- Location of Traskwood in Saline County, Arkansas.
- Coordinates: 34°27′12″N 92°39′51″W﻿ / ﻿34.45333°N 92.66417°W
- Country: United States
- State: Arkansas
- County: Saline

Area
- • Total: 5.64 sq mi (14.60 km^{2})
- • Land: 5.63 sq mi (14.58 km^{2})
- • Water: 0.0077 sq mi (0.02 km^{2})
- Elevation: 305 ft (93 m)

Population (2020)
- • Total: 495
- • Estimate (2025): 528
- • Density: 87.9/sq mi (33.95/km^{2})
- Time zone: UTC-6 (Central (CST))
- • Summer (DST): UTC-5 (CDT)
- ZIP code: 72167
- Area code: 501
- FIPS code: 05-69830
- GNIS feature ID: 2405598

= Traskwood, Arkansas =

Traskwood is a city in Saline County, Arkansas, United States. As of the 2020 census, Traskwood had a population of 495. It is part of the Little Rock-North Little Rock-Conway Metropolitan Statistical Area.

==Geography==

According to the United States Census Bureau, the town has a total area of 14.7 km^{2} (5.7 mi^{2}), of which 14.6 km^{2} (5.7 mi^{2}) is land and 0.18% is water.

==Demographics==

Historical population
| Census | Pop. | Note | %± |
| 1910 | 228 |  | — |
| 1920 | 256 |  | 12.3% |
| 1930 | 225 |  | −12.1% |
| 1940 | 226 |  | 0.4% |
| 1950 | 199 |  | −11.9% |
| 1960 | 205 |  | 3.0% |
| 1970 | 358 |  | 74.6% |
| 1980 | 459 |  | 28.2% |
| 1990 | 488 |  | 6.3% |
| 2000 | 548 |  | 12.3% |
| 2010 | 518 |  | −5.5% |
| 2020 | 495 |  | −4.4% |
| 2025 (est.) | 528 | Increase | 6.7% |
U.S. Decennial Census

===2020 census===

Traskwood racial composition
| Race | Number | Percentage |
|---|---|---|
| White (non-Hispanic) | 466 | 94.14% |
| Native American | 1 | 0.2% |
| Other/Mixed | 24 | 4.85% |
| Hispanic or Latino | 4 | 0.81% |

As of the 2020 United States census, there were 495 people, 147 households, and 94 families residing in the city.

===2000 census===
As of the census of 2000, there were 548 people, 203 households, and 149 families residing in the town. The population density was 37.4/km^{2} (97.1/mi^{2}). There were 211 housing units at an average density of 14.4/km^{2} (37.4/mi^{2}).
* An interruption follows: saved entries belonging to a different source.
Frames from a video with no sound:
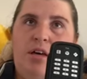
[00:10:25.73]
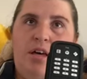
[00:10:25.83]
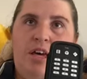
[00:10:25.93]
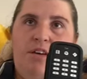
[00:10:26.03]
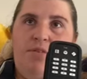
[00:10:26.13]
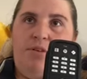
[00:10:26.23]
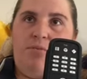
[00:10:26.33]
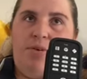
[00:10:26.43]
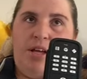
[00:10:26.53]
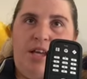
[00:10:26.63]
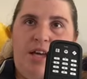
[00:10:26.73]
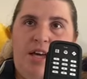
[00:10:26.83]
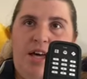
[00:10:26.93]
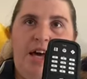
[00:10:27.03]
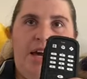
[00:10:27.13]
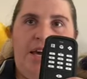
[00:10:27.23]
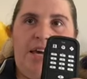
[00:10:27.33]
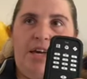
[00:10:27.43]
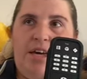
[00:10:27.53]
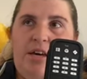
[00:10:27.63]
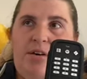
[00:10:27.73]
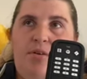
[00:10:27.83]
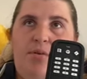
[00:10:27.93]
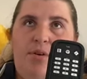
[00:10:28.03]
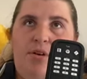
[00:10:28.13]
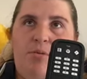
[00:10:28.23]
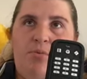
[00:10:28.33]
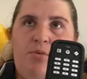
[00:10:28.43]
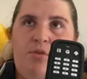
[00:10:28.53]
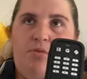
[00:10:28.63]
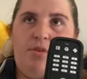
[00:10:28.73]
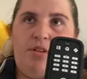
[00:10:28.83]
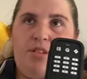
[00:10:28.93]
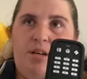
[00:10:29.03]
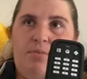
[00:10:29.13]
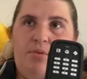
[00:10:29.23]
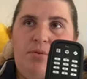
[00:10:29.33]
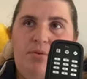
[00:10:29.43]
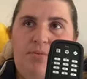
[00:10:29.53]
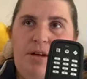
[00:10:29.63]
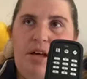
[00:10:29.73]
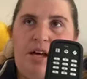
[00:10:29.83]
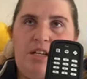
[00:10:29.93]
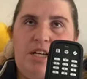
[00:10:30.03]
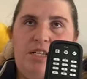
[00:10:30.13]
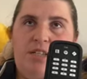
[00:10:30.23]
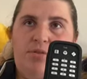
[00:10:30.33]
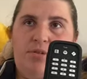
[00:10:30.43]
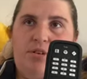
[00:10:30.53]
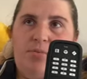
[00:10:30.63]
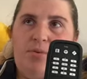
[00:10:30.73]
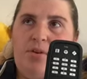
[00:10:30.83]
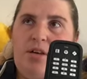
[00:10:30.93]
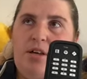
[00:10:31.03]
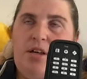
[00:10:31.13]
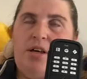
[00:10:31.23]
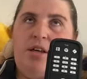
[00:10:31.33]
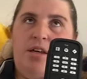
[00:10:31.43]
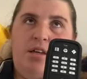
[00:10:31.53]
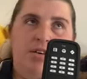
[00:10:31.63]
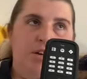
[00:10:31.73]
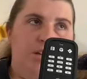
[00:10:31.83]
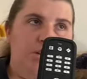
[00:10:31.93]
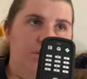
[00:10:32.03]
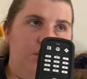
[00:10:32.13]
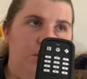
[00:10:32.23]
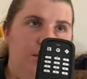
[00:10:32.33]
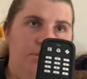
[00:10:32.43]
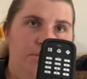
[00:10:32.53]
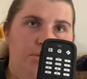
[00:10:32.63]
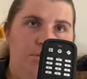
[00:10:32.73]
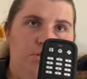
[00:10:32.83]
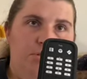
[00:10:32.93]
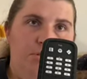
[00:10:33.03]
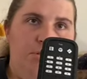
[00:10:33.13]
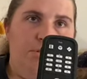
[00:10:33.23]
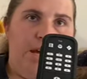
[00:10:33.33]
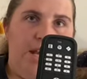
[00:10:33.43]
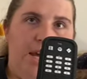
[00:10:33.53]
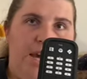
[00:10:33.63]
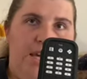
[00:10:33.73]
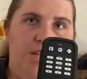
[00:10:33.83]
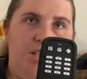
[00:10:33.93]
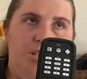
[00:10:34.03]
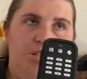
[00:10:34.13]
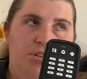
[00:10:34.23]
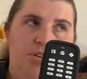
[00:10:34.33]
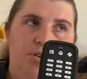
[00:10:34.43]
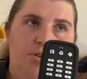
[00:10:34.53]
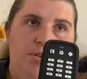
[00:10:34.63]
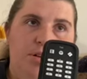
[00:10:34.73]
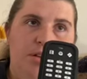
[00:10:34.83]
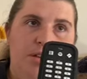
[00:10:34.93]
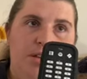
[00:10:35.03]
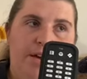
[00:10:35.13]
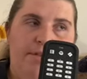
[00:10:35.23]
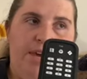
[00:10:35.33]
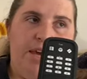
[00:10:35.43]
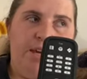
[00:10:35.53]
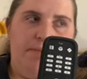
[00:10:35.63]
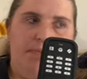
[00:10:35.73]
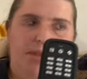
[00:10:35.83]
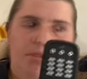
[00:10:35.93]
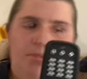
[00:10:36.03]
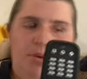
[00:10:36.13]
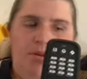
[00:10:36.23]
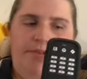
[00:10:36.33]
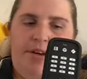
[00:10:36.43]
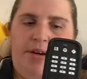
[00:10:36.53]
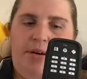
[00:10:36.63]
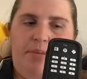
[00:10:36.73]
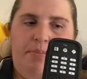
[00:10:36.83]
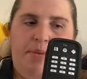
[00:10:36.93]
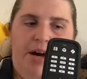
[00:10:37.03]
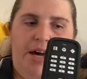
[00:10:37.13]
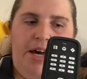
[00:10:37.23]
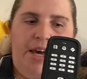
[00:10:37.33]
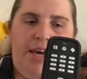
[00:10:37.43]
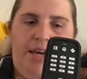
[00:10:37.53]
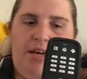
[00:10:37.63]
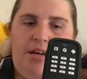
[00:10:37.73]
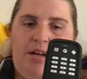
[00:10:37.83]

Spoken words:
if you're reading a audiobook, for example, a Daisy audiobook, you can use the numbers 2 and 8 to navigate between moving by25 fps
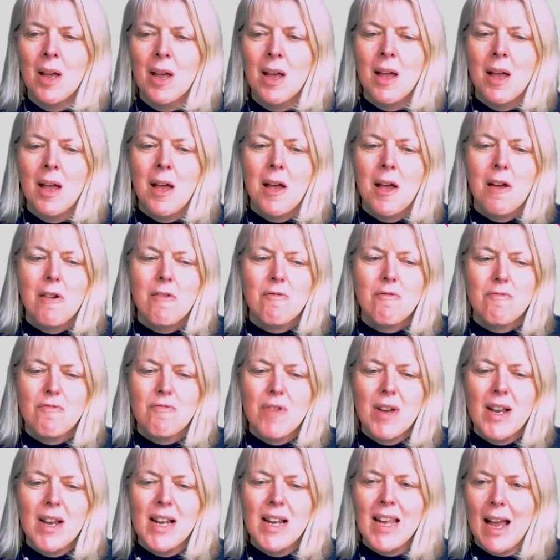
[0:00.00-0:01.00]
really
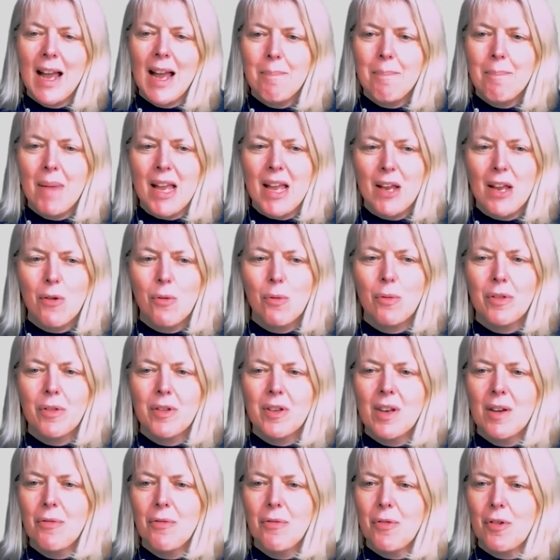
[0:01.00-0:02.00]
can make all the
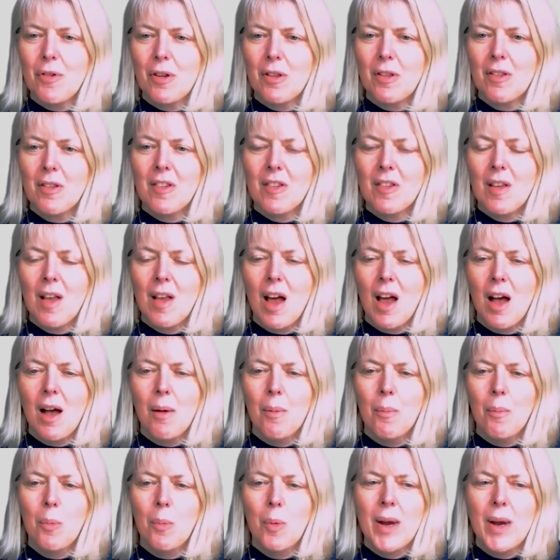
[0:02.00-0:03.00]
difference. We've
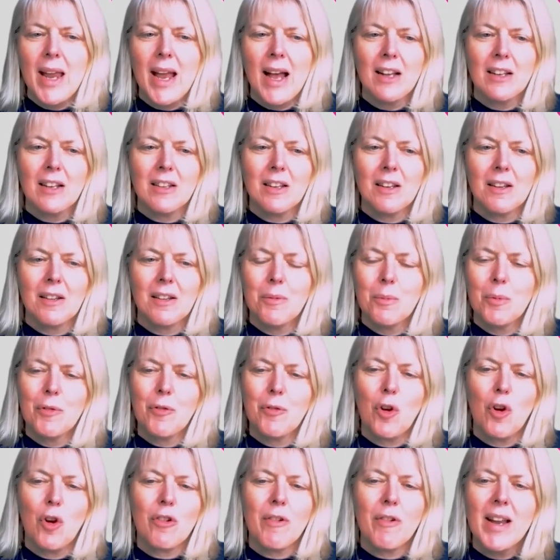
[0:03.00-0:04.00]
got a
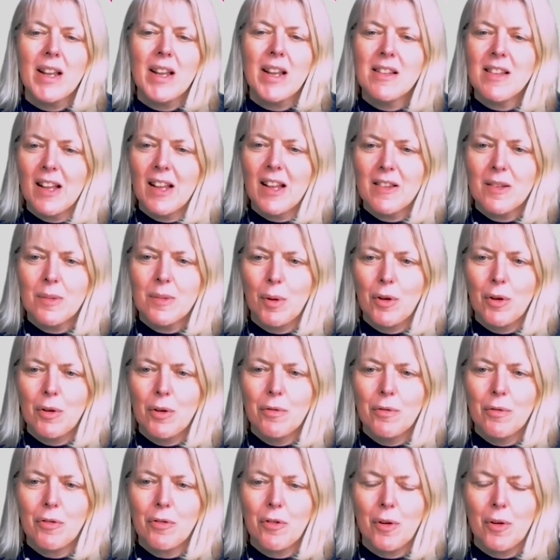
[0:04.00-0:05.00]
great testimonial
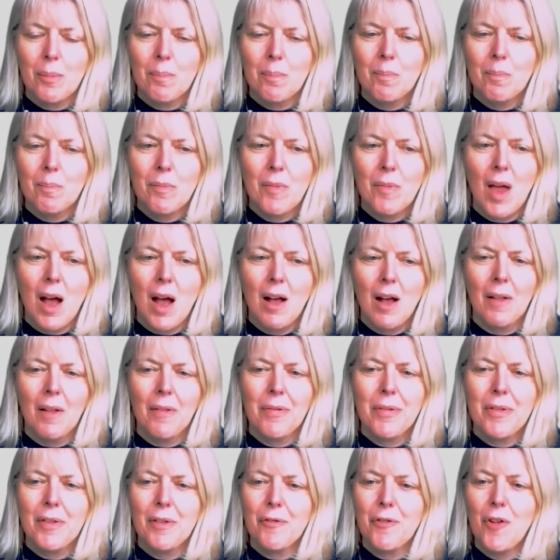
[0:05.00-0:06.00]
from the
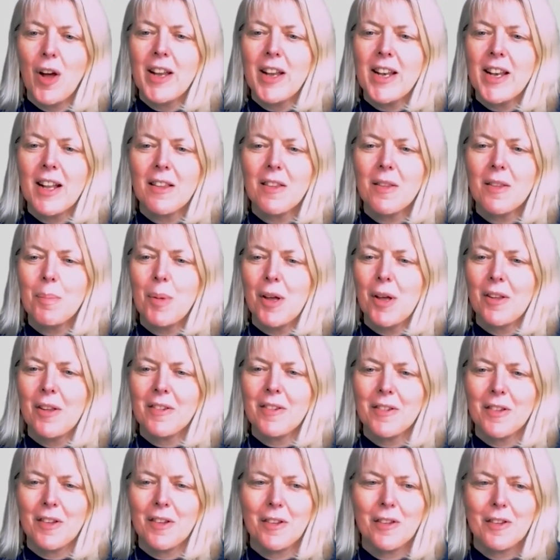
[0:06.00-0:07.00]
finance person at
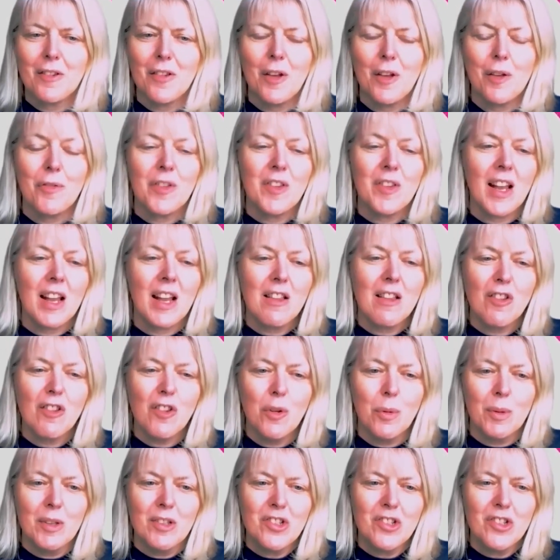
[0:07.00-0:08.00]
Surfers Against Sewage
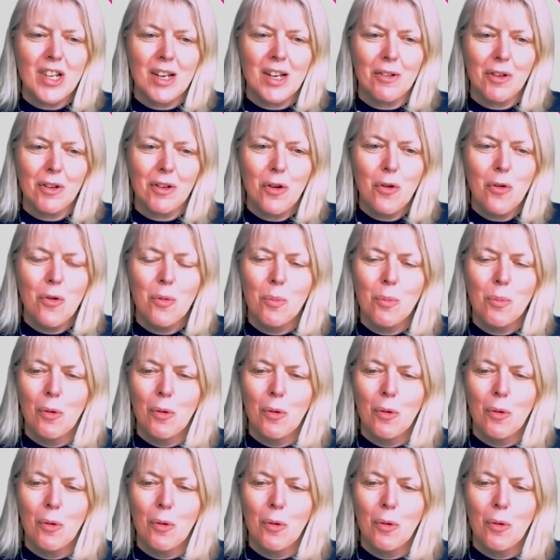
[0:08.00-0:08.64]
down in Cornwall,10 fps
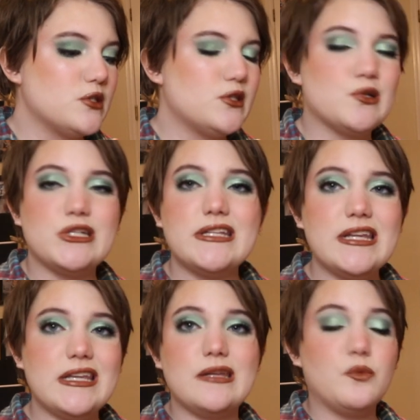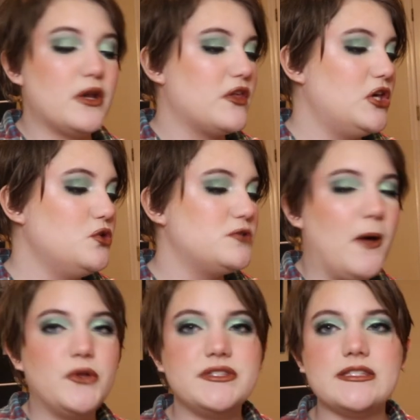so she didn't need one of the huge
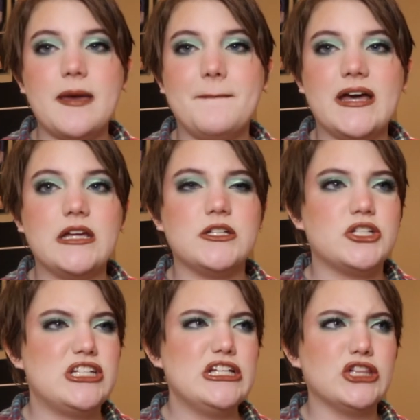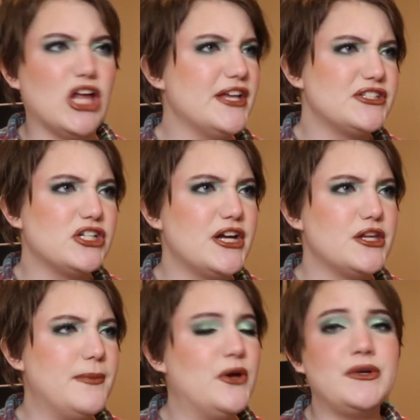bones, but she lost her
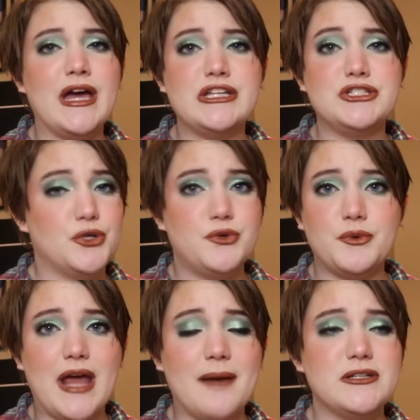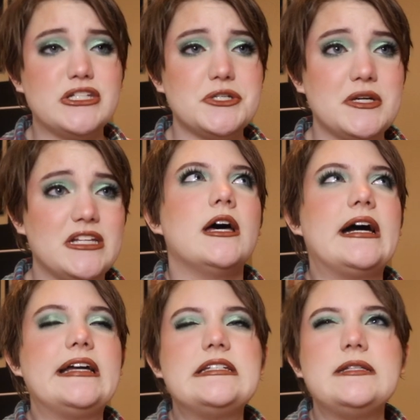other bone. I don't know what happened to it.
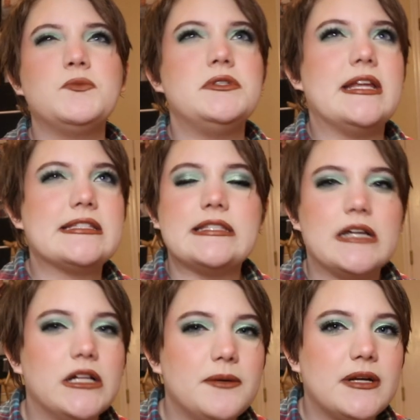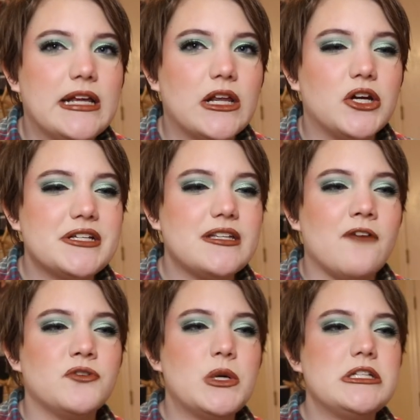I didn't necessarily want to get her a
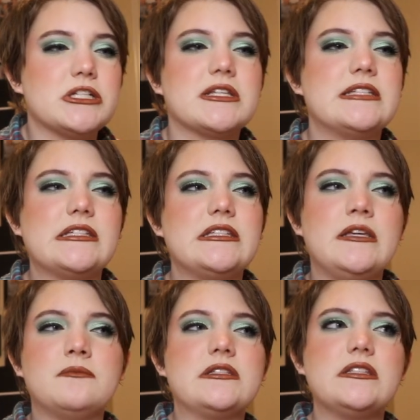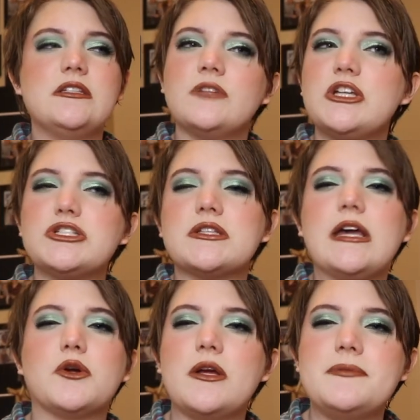stuffed one just because it seems, it just
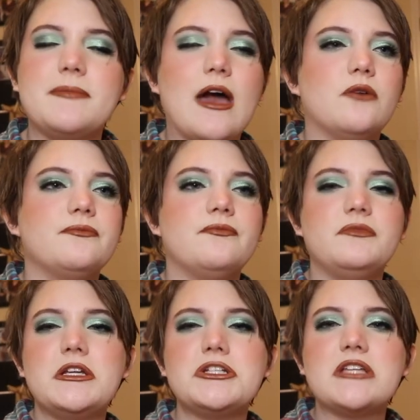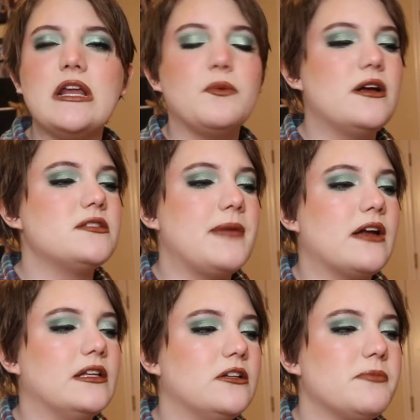kind of creeps me out. It just kind of weirds me
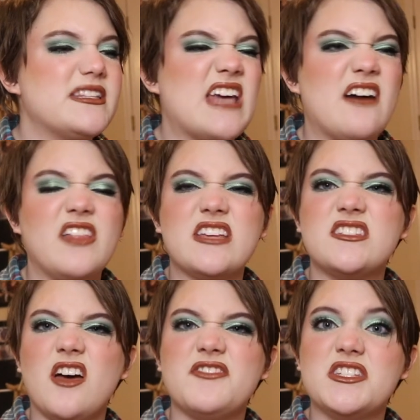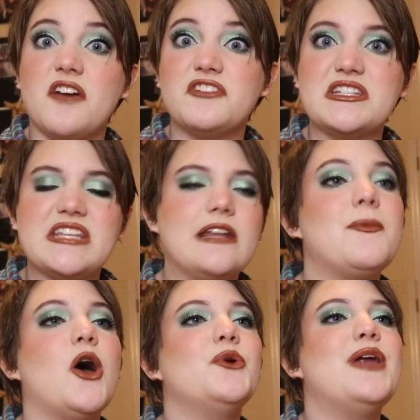out a little bit to have like stuff stuffed inside a bone.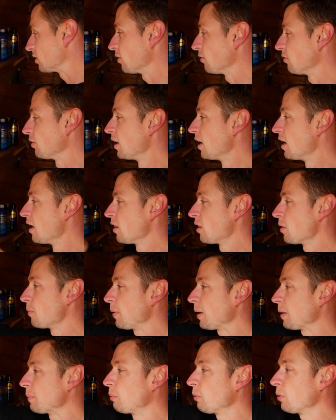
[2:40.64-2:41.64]
of the
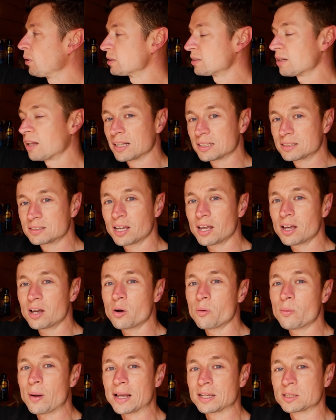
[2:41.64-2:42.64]
big boys like
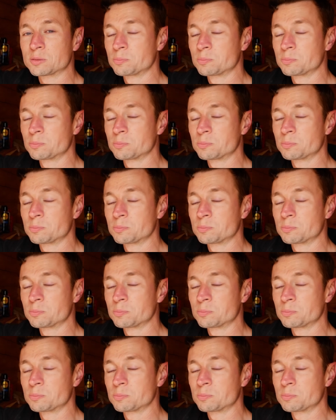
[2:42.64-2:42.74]
Turtle Wax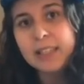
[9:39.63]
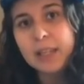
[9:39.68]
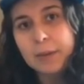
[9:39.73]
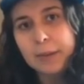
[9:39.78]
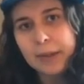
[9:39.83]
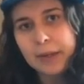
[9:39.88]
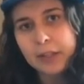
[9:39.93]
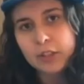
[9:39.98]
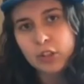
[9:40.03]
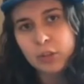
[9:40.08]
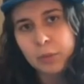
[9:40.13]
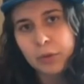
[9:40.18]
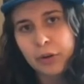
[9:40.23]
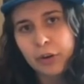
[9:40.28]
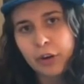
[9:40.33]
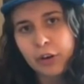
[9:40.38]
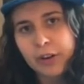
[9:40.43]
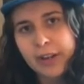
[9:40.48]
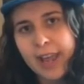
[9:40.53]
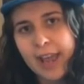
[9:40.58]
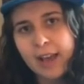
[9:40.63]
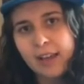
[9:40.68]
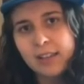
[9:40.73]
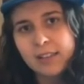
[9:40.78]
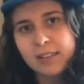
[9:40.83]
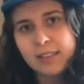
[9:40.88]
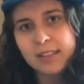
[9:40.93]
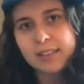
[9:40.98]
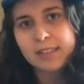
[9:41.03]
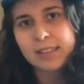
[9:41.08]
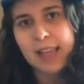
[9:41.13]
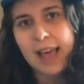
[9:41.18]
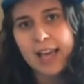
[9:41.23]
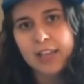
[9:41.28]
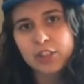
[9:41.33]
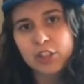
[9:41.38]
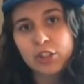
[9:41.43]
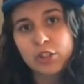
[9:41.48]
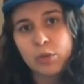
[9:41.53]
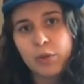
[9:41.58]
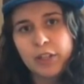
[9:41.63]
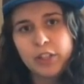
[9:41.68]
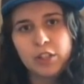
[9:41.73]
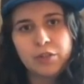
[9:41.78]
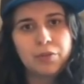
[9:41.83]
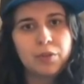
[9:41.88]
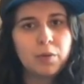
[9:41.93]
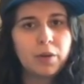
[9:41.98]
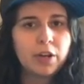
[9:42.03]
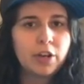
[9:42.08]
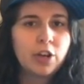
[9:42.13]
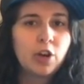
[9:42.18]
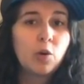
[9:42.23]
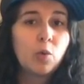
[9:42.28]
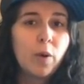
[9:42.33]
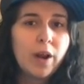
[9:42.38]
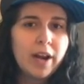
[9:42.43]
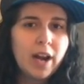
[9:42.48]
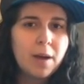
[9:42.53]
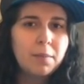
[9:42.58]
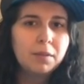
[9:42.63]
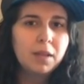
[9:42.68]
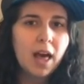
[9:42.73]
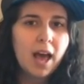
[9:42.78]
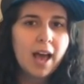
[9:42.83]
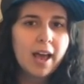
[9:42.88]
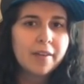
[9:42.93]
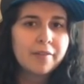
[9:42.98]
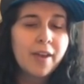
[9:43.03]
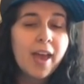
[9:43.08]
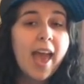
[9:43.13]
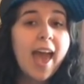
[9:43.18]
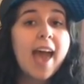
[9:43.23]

www.supergirlkels slash Twitch if you want to know when I'm live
The racial makeup of the town was 97.26% White, 0.73% Black or African American, 0.18% Native American, 0.73% from other races, and 1.09% from two or more races. 1.28% of the population were Hispanic or Latino of any race.

There were 203 households, out of which 34.0% had children under the age of 18 living with them, 59.1% were married couples living together, 9.9% had a female householder with no husband present, and 26.6% were non-families. 23.6% of all households were made up of individuals, and 6.9% had someone living alone who was 65 years of age or older. The average household size was 2.70 and the average family size was 3.18.

In the town the population was spread out, with 29.6% under the age of 18, 8.9% from 18 to 24, 27.2% from 25 to 44, 24.5% from 45 to 64, and 9.9% who were 65 years of age or older. The median age was 35 years. For every 100 females, there were 97.8 males. For every 100 females age 18 and over, there were 95.9 males.

The median income for a household in the town was $33,929, and the median income for a family was $40,500. Males had a median income of $27,750 versus $21,042 for females. The per capita income for the town was $13,555. About 12.8% of families and 18.5% of the population were below the poverty line, including 28.7% of those under age 18 and 5.5% of those age 65 or over.

==Education==
It is in the Glen Rose School District.